Approximately 70% of breast cancers express the estrogen receptor (ER) and are amenable to therapies that block estrogen or ER activity (2). These therapies are often classified within a larger category of drugs called endocrine or hormone therapies. There are many types of endocrine therapies, each with different mechanisms of inhibiting hormone action. Aromatase inhibitors (AIs), such as anastrozole, block estrogen synthesis, whereas selective ER down-regulators, such as fulvestrant, bind and reduce levels of the ER. Because of their different mechanisms of action, drugs from different endocrine therapy classes may be combined to exert increased inhibitory effects on ER-positive breast cancer. This type of combination approach was used in the S0226 phase 3 trial (NCT00075764). In this trial, postmenopausal women with previously untreated metastatic breast cancer were treated with the combination of anastrozole plus fulvestrant and compared with patients who received anastrozole alone. The combination treatment was previously reported to increase progression-free survival compared with the single agent (15 vs 13.5 months) (3).

Updated outcomes of the S0226 trial were recently reported at a median follow-up of seven years (4). About 45% of patients in the single-drug arm had crossed over to the combination treatment by the time of follow-up evaluation. Among 694 patients included in the updated report, progression-free survival remained significantly higher for the group treated with the combination. In addition, median overall survival was significantly higher for those receiving the combination treatment vs anastrozole alone (49.8 vs 42.0 months). Importantly, the differences in overall survival appeared to be dependent on whether patients had previously been treated with another endocrine agent, the selective ER modulator tamoxifen. Among those who did not have a history of tamoxifen treatment, median overall survival was significantly different with the combination vs anastrozole alone (52.2 vs 40.3 months).

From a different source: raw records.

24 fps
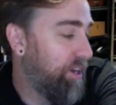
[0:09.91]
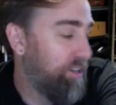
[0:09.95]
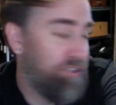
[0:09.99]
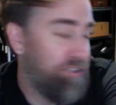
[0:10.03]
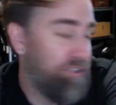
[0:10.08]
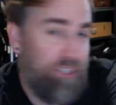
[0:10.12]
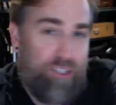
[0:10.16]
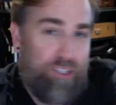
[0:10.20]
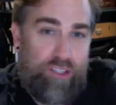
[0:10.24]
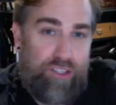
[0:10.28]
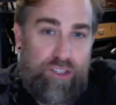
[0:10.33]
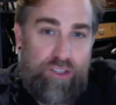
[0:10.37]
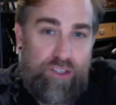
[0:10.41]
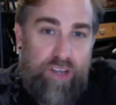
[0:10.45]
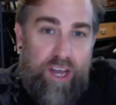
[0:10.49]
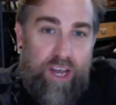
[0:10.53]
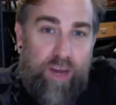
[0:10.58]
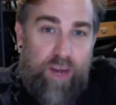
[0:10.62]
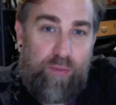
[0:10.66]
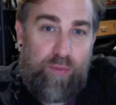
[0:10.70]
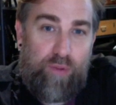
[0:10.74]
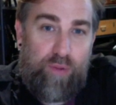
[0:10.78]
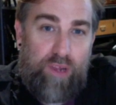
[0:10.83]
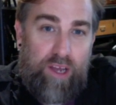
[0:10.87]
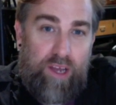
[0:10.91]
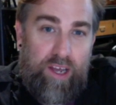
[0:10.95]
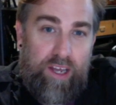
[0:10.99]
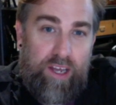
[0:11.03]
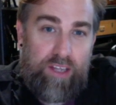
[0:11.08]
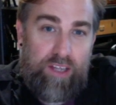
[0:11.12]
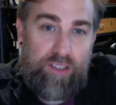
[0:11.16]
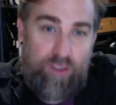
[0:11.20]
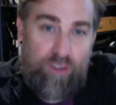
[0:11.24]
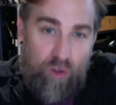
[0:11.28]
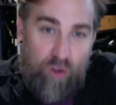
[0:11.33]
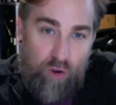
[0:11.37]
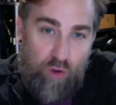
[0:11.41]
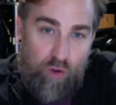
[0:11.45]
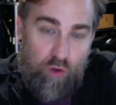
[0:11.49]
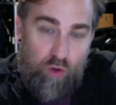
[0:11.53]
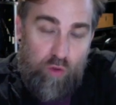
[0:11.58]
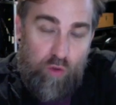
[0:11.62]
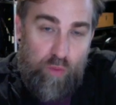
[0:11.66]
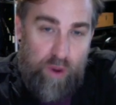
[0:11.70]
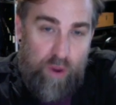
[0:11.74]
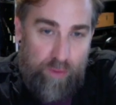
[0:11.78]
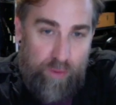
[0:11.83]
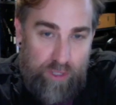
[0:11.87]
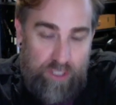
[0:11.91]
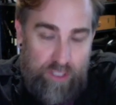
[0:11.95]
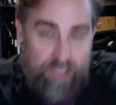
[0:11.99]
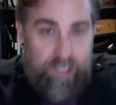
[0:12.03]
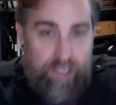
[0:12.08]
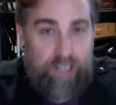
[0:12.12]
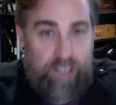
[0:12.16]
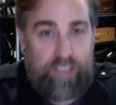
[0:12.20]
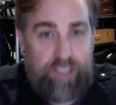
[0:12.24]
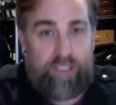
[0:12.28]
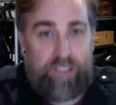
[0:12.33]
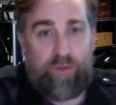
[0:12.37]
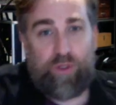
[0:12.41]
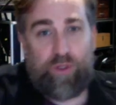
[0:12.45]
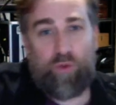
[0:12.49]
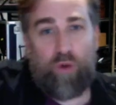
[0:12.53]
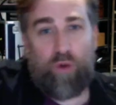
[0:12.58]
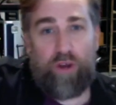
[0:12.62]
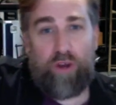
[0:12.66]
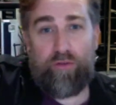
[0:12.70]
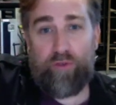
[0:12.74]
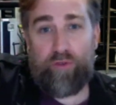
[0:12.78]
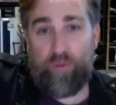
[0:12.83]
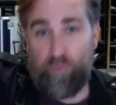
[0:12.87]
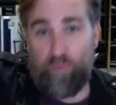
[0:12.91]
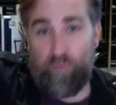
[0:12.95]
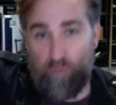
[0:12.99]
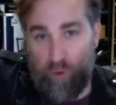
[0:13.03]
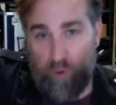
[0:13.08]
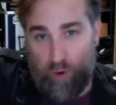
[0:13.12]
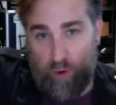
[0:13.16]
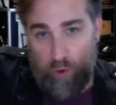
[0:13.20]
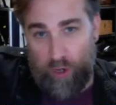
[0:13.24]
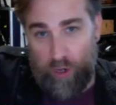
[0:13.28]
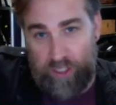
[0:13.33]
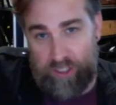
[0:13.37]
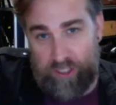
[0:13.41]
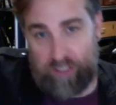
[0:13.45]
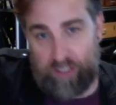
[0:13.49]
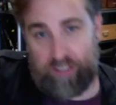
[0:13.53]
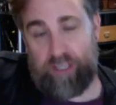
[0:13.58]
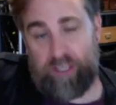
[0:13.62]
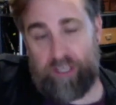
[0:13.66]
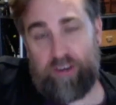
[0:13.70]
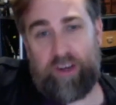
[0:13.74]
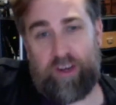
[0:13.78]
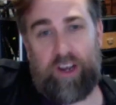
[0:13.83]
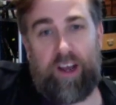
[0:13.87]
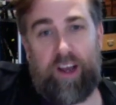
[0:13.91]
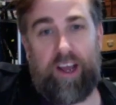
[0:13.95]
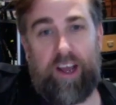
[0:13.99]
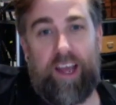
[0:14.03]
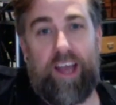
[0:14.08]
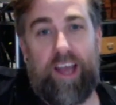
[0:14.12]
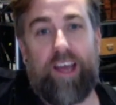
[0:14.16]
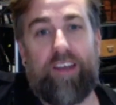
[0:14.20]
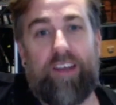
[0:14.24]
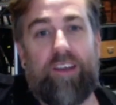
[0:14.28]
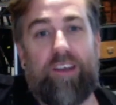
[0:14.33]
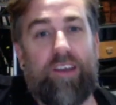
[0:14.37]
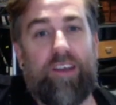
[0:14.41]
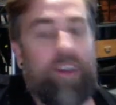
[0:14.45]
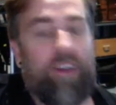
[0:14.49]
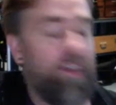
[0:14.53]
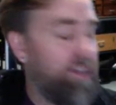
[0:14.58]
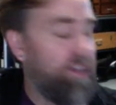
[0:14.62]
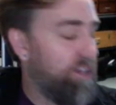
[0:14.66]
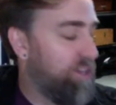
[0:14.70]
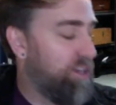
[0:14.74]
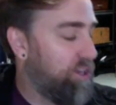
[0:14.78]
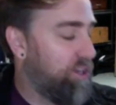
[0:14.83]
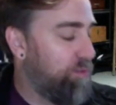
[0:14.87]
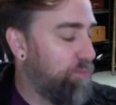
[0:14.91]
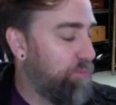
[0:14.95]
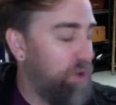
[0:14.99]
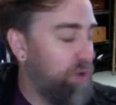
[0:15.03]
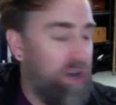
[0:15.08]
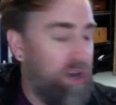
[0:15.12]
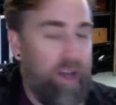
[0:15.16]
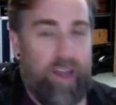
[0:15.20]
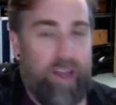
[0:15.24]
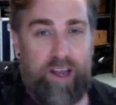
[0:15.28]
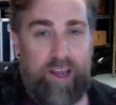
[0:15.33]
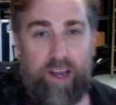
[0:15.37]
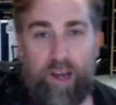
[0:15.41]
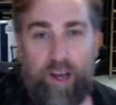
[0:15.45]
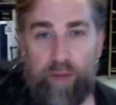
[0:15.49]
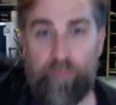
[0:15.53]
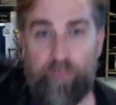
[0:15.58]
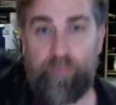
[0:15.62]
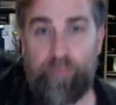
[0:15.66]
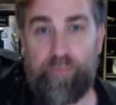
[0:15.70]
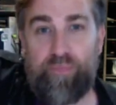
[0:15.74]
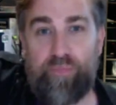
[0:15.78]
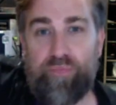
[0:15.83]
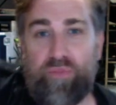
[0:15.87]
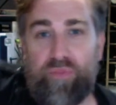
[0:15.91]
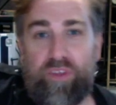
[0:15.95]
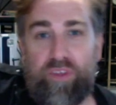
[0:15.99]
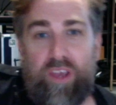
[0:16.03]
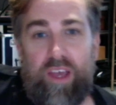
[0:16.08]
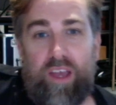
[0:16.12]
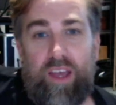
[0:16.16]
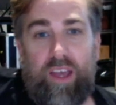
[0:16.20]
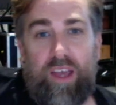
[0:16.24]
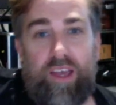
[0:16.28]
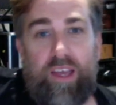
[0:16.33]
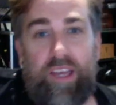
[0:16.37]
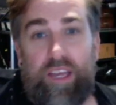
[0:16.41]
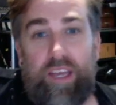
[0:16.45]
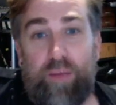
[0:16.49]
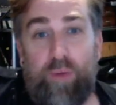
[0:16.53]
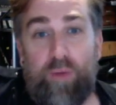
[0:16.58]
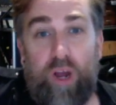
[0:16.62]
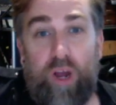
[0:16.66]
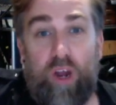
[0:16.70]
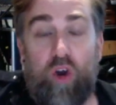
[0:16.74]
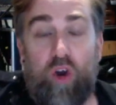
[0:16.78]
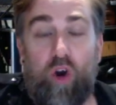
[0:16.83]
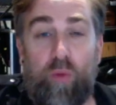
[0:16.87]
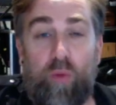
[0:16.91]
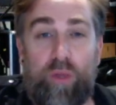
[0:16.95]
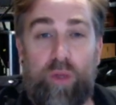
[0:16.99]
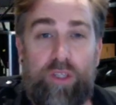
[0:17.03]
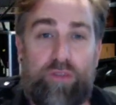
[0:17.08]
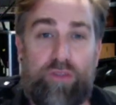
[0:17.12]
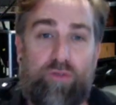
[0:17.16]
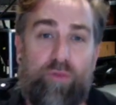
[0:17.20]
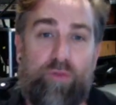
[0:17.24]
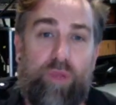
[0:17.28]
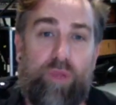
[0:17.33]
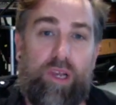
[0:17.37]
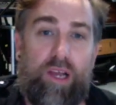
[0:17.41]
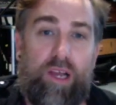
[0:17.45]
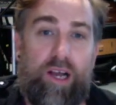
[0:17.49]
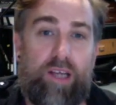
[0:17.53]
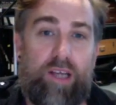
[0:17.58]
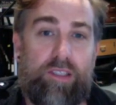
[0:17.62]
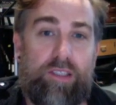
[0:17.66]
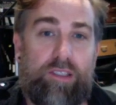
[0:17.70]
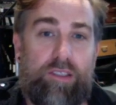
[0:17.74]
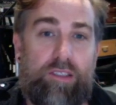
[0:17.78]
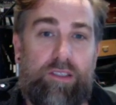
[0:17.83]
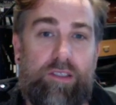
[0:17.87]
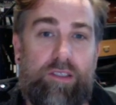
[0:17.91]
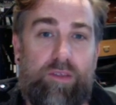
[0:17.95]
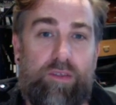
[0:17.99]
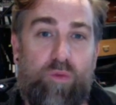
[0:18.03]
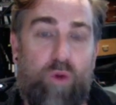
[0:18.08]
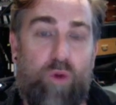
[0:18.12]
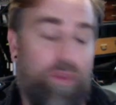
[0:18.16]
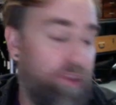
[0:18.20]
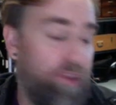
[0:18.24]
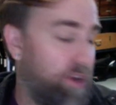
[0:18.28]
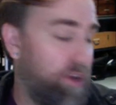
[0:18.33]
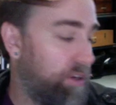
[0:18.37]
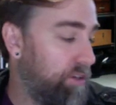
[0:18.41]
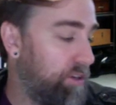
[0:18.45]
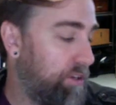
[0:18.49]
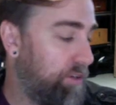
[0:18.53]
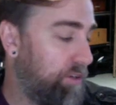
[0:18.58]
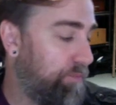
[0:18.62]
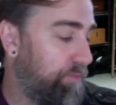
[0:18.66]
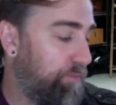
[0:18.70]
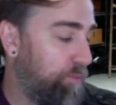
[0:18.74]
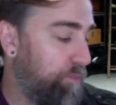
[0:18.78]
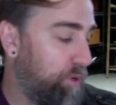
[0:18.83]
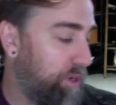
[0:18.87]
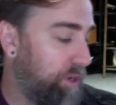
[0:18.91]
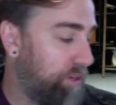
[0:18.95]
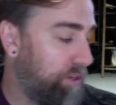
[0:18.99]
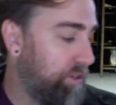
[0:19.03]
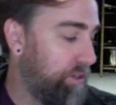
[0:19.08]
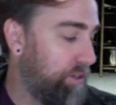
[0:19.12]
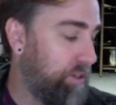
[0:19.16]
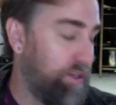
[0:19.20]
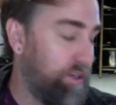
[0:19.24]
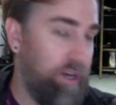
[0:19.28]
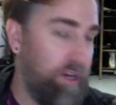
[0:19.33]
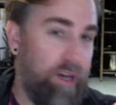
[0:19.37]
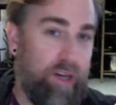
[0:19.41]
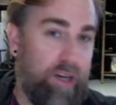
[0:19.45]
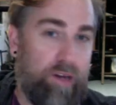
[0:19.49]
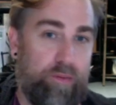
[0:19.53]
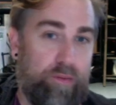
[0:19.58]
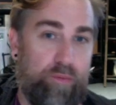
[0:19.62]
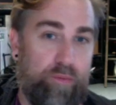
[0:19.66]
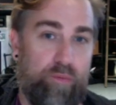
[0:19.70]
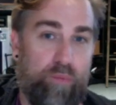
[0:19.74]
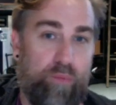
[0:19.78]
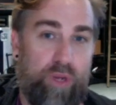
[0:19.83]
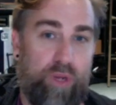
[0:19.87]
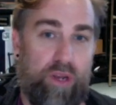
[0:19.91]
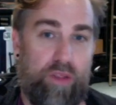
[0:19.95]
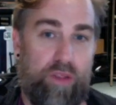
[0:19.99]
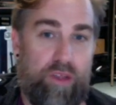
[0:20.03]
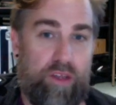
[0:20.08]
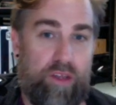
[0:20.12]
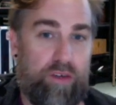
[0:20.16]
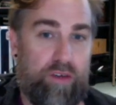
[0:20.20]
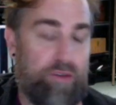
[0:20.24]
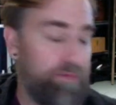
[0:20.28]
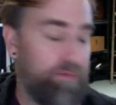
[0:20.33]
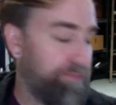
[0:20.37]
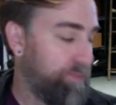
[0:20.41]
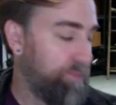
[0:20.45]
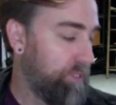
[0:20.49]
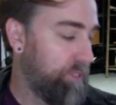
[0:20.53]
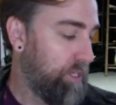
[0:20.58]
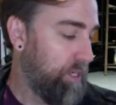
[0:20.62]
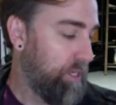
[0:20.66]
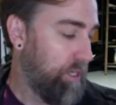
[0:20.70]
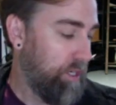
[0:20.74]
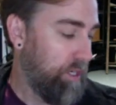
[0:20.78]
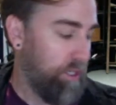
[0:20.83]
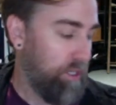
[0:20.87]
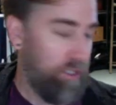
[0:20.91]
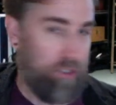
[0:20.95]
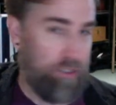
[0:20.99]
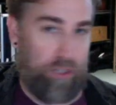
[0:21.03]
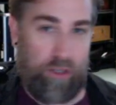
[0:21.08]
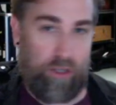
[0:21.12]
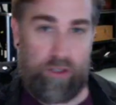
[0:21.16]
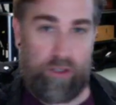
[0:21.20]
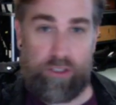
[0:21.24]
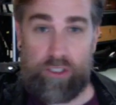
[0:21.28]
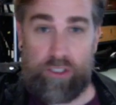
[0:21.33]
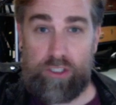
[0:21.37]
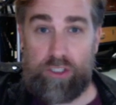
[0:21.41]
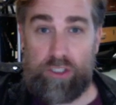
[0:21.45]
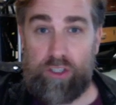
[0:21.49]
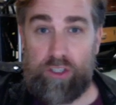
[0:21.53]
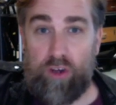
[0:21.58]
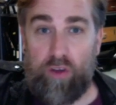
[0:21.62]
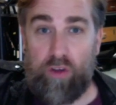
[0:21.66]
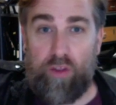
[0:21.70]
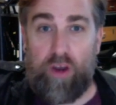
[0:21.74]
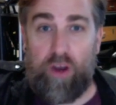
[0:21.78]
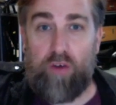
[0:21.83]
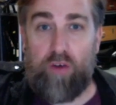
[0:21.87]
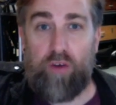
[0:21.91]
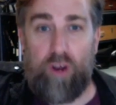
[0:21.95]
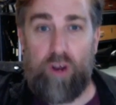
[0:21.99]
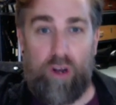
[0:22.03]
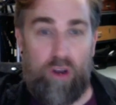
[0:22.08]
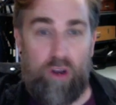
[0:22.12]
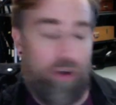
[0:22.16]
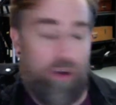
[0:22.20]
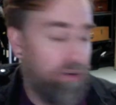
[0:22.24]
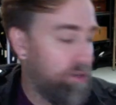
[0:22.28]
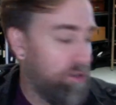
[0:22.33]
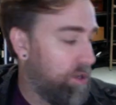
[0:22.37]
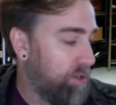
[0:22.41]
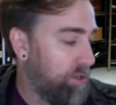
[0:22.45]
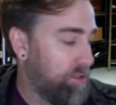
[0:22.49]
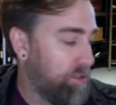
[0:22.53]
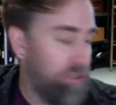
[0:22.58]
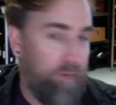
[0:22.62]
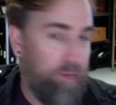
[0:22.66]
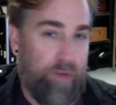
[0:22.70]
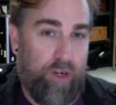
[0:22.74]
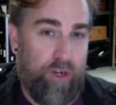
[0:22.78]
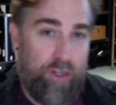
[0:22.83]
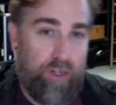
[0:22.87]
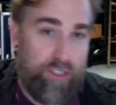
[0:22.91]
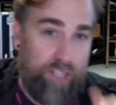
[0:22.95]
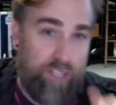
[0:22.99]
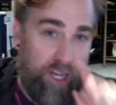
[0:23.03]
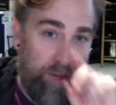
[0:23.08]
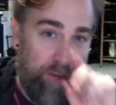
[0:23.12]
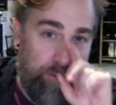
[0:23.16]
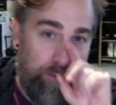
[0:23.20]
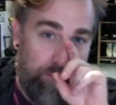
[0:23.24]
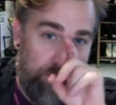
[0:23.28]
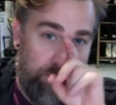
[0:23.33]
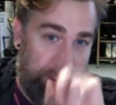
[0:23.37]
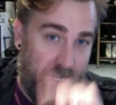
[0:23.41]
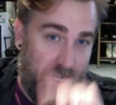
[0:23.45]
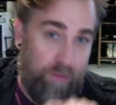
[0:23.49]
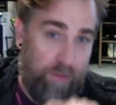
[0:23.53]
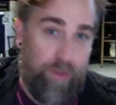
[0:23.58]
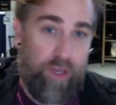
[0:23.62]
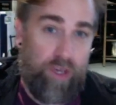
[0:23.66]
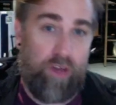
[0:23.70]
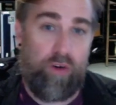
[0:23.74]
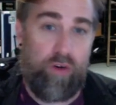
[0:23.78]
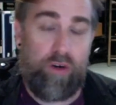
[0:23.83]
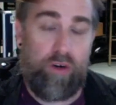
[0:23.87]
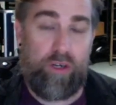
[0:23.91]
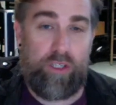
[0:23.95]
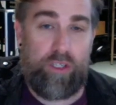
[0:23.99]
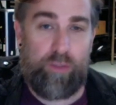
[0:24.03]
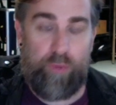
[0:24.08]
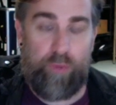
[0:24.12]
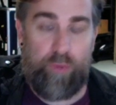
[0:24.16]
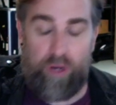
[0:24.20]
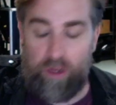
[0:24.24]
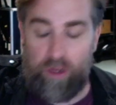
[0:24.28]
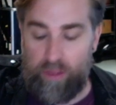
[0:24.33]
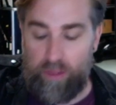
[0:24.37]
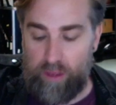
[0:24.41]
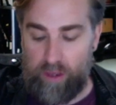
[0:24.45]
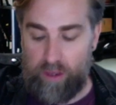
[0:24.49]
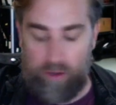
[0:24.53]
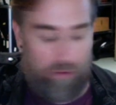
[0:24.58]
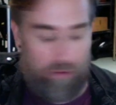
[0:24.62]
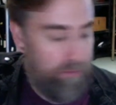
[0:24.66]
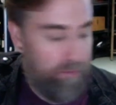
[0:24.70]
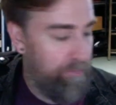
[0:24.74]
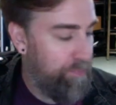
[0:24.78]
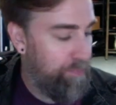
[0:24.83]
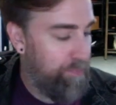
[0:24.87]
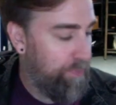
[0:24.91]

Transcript: teach you how to play a song called Memories and Dust. It was one of the requests that I had in my comments from the last one that I did when I did Middle of the Hill. So this is a song that I wrote a long time ago, same era as Middle of the Hill.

However, if patients had previously received tamoxifen, median overall survival did not significantly differ between the combination and anastrozole-alone groups (48.2 vs 43.5 months). The authors of the updated report noted the importance of considering differences in patient populations when interpreting and comparing results across studies. Previous trials that failed to show significant differences between single-agent AIs and cocktails of AIs with fulvestrant included patients previously treated with endocrine agents. Response rates and survival outcomes may be lower in some patients in this subgroup due to underlying endocrine resistance resulting from prior exposure to other endocrine agents. In addition, any time more than one drug is used, there are increased concerns about safety and side effects. However, high-grade (≥3) side effects were similar between the two treatment groups, suggesting that safety and toxicity were not compromised by the combination treatment.

Overall, the updated results from this phase 3 trial support the efficacy of combining the AI, anastrozole, with fulvestrant as a first-line option for patients with postmenopausal ER-positive metastatic breast cancer. This treatment combination has the potential to improve survival outcomes in patients who have not previously been treated with endocrine therapy.

References: (1) Bray et al. Global cancer statistics 2018: GLOBOCAN estimates of incidence and mortality worldwide for 36 cancers in 185 countries. CA Cancer J Clin. 2018 Nov;68(6):394-424. (2) Waks and Winer. Breast Cancer Treatment: A Review. JAMA. 2019 Jan 22;321(3):288-300. (3) Mehta et al. Combination anastrozole and fulvestrant in metastatic breast cancer. N Engl J Med. 2012 Aug 2;367(5):435-44. (4) Mehta et al. Overall Survival with Fulvestrant plus Anastrozole in Metastatic Breast Cancer. N Engl J Med. 2019 Mar 28;380(13):1226-1234.